Outro agravante é que sem dizer em qual critério objetivo se embasou para “inventar” a inexequibilidade da proposta da empresa 1ª colocada e nem apresentar motivação, com indicação dos fatos e dos fundamentos jurídicos que amparasse sua decisão, o pregoeiro procedeu de modo temerário, uma vez que no item 10.1 do Edital, a aceitabilidade da proposta vencedora seria feita mediante a compatibilidade do menor preço em relação ao máximo estipulado para contratação.

“De onde o pregoeiro tirou que o preço da nossa empresa era “simbólicos, irrisórios ou de valor zero, incompatíveis com os preços dos insumos e salários de mercado, acrescidos dos respectivos encargos? Da mesma forma, como o pregoeiro chegou à conclusão de que a concorrente M. Mendonça Gráfica e Editora apresentou preço compatível com os preços dos insumos e salários de mercado, acrescidos dos respectivos encargos, se esta dista da 1ª colocada em apenas 1,6% em relação ao estimado?” questiona a empresa prejudicada.

Vale ressaltar que o pregoeiro sequer enxergou a pequeníssima diferença (1,6% em relação ao estimado) entre os preços da desclassifica por suposta inexequibilidade e a declarada vencedora sem fundamentar porque os preços desta são exequíveis e o da outra não.

Também sequer solicitou apoio técnico e jurídico para decidir justificadamente e por escrito na ata do pregão sobre o preço final da vencedora da disputa.
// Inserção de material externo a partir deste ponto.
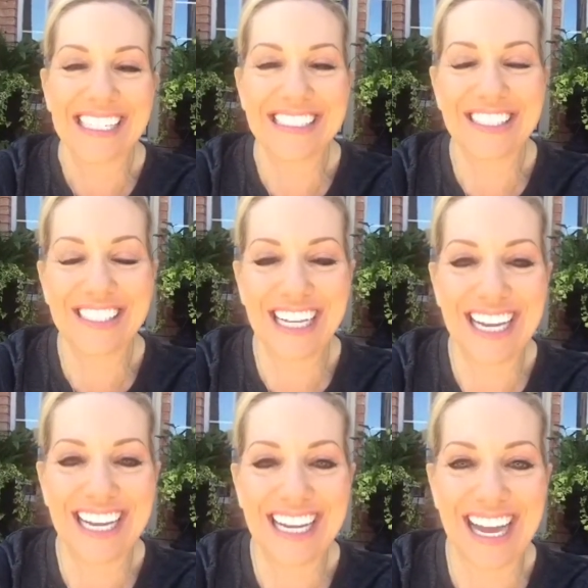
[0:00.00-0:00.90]

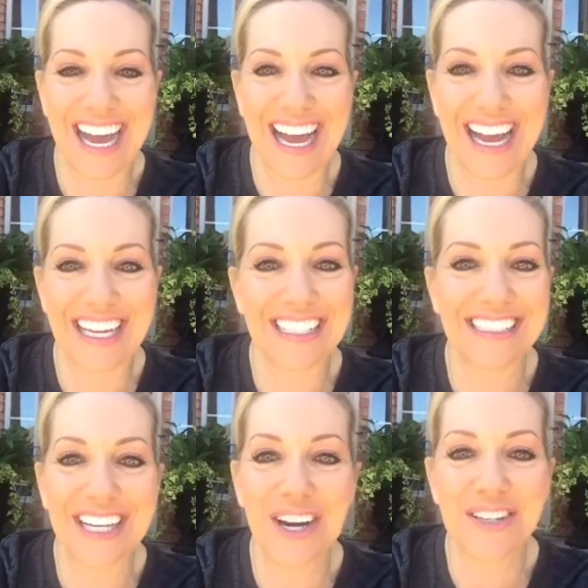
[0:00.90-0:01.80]
she,
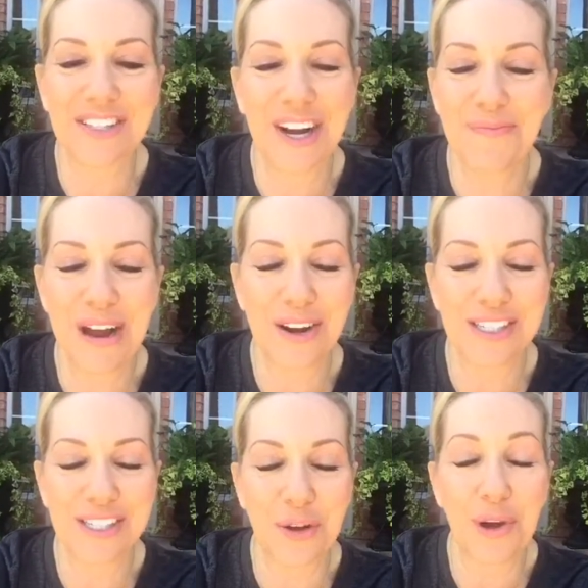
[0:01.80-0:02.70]
her
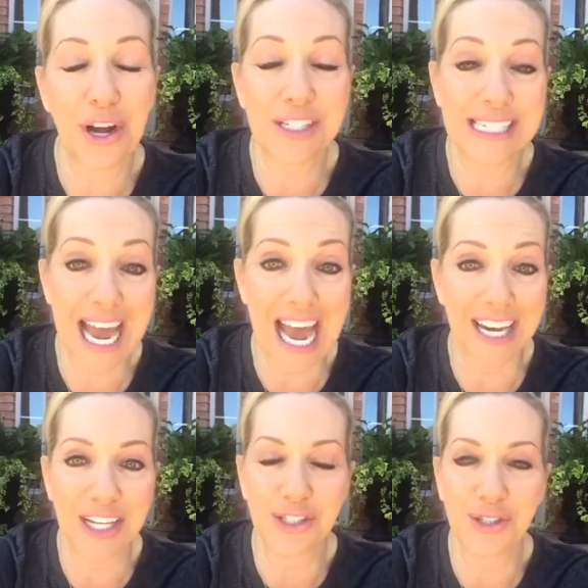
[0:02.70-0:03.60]
parents, her dad
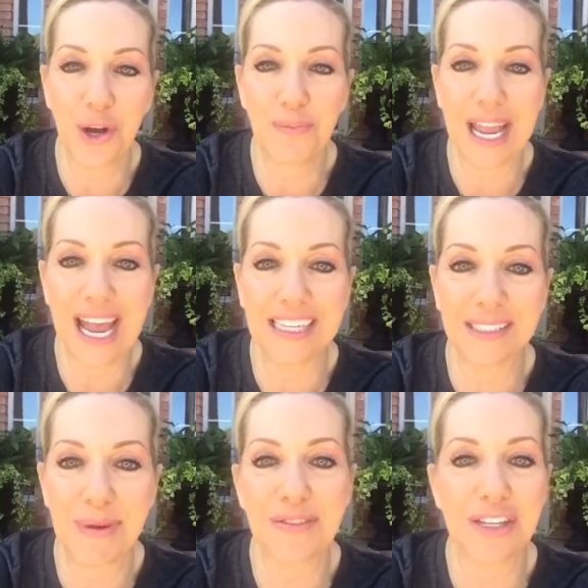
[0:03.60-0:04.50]
had just told my
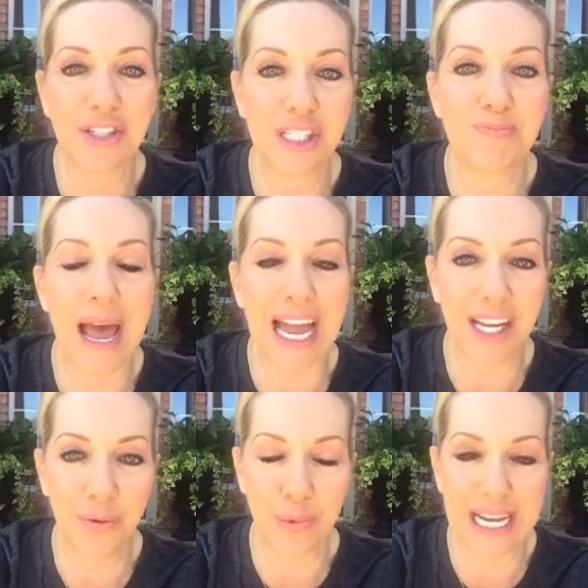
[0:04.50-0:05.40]
husband that she's back
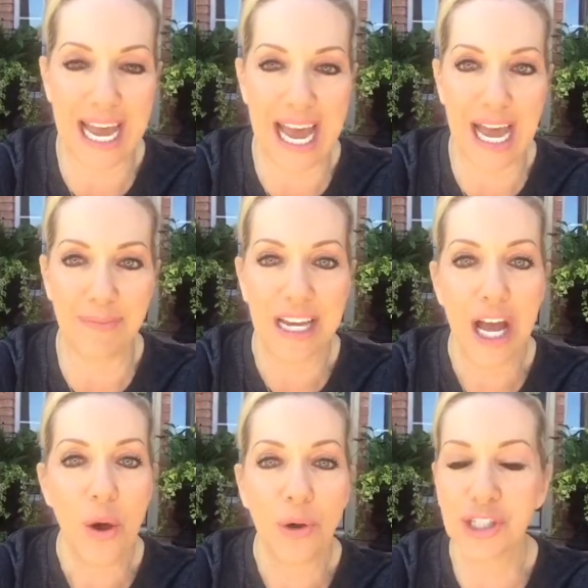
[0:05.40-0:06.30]
in rehab.
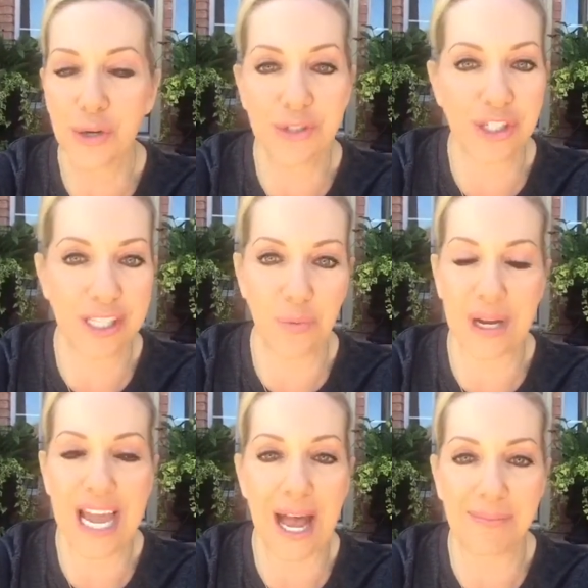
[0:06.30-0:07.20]
Well, she was just in
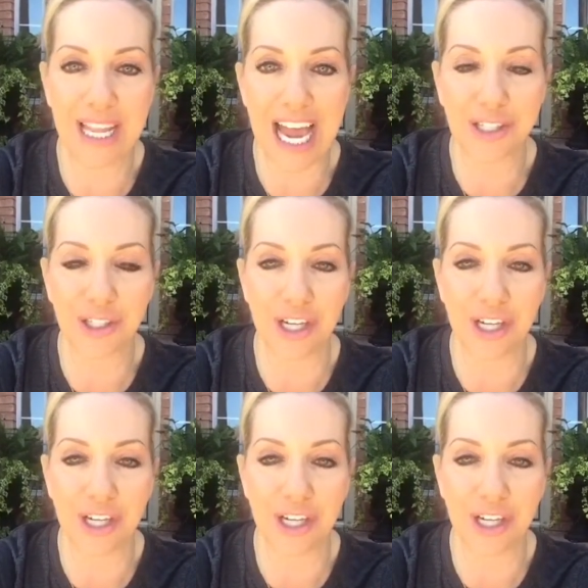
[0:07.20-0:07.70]
rehab last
A falta de indicação de fundamentos jurídicos de forma explícita, clara e congruente na decisão do pregoeiro está traduzindo prejuízos à 1ª colocada e, também, ao interesse do Município, já que foi atropelado aceitabilidade da proposta pelo pregoeiro, conforme os itens 10.2 e 10.2.1 do edital.
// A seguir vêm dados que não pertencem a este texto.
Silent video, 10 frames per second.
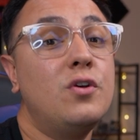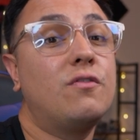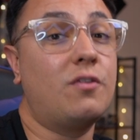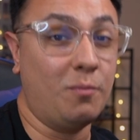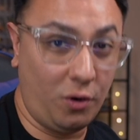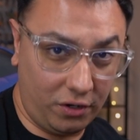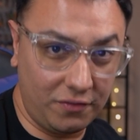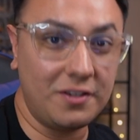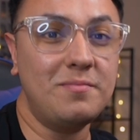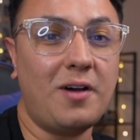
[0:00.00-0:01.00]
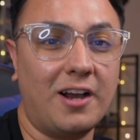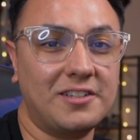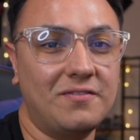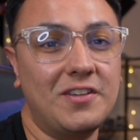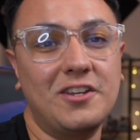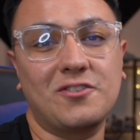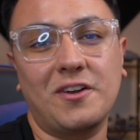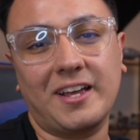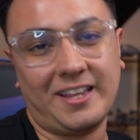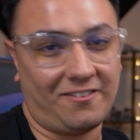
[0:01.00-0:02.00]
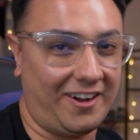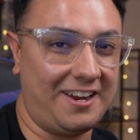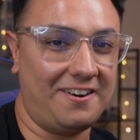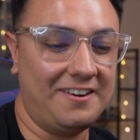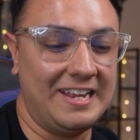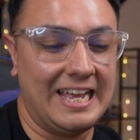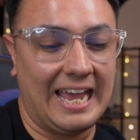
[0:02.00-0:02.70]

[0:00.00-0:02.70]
For more of unboxing videos, go ahead and click right here.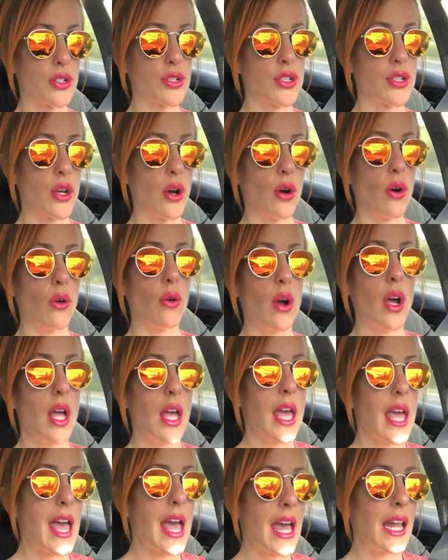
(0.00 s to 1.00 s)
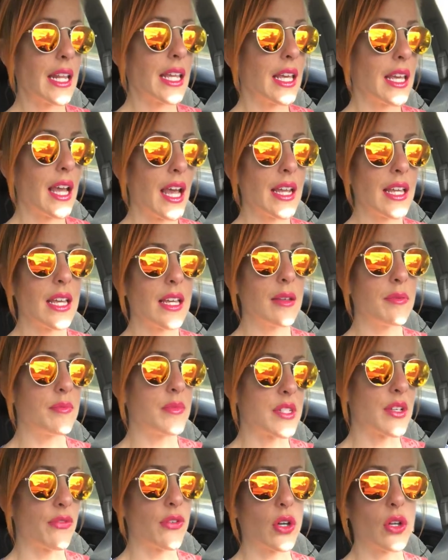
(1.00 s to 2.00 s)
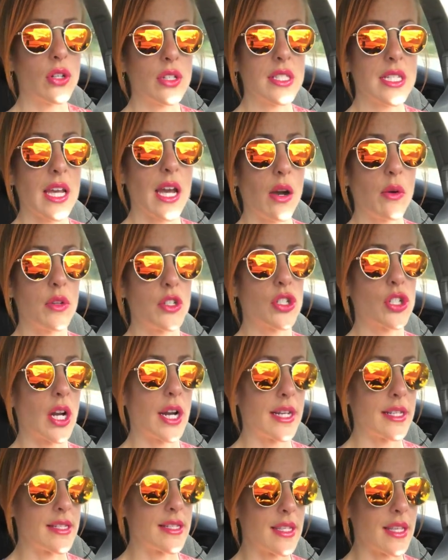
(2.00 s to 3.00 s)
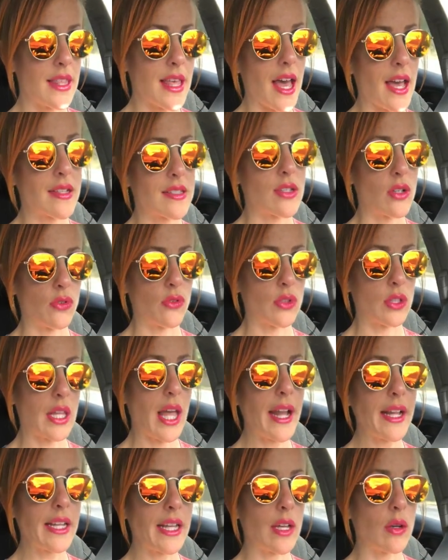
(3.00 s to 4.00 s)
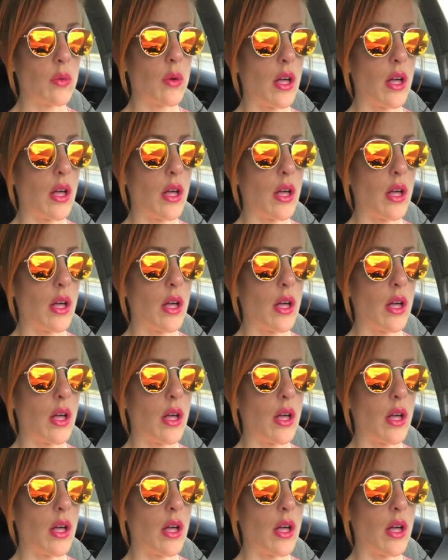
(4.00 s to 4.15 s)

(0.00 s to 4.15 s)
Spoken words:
So any difficulty, I always try to see that silver lining.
“Não cabe ao pregoeiro estipular, de maneira subjetiva, critérios de exequibilidade de preços, uma vez que não há espaço para subjetivismos na condução dos certames públicos (art. 44, § 1°, da Lei n° 8.666/1993.)  A decisão de excluir a primeira colocada no certame por vieses escusos se tornou um sério problema, pois, a empresa, além de afirmar que o preço não é inexequível, demonstrou, por A + B, que seu preço é exequível.” completa.
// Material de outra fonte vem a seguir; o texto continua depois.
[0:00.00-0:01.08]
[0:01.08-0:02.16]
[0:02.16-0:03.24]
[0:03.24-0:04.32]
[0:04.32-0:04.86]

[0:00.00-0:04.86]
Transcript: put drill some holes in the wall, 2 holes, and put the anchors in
Ao final, a empresa prejudicada diz que não resta outra saída, a não ser a de se adotar as providências necessárias no sentido da presente representação por caracterizar prejuízos à licitante e ao próprio erário e, da notificação ao Ministério público para eventuais responsabilidades diante de indícios de crimes no sentido de afastar a licitante do certame.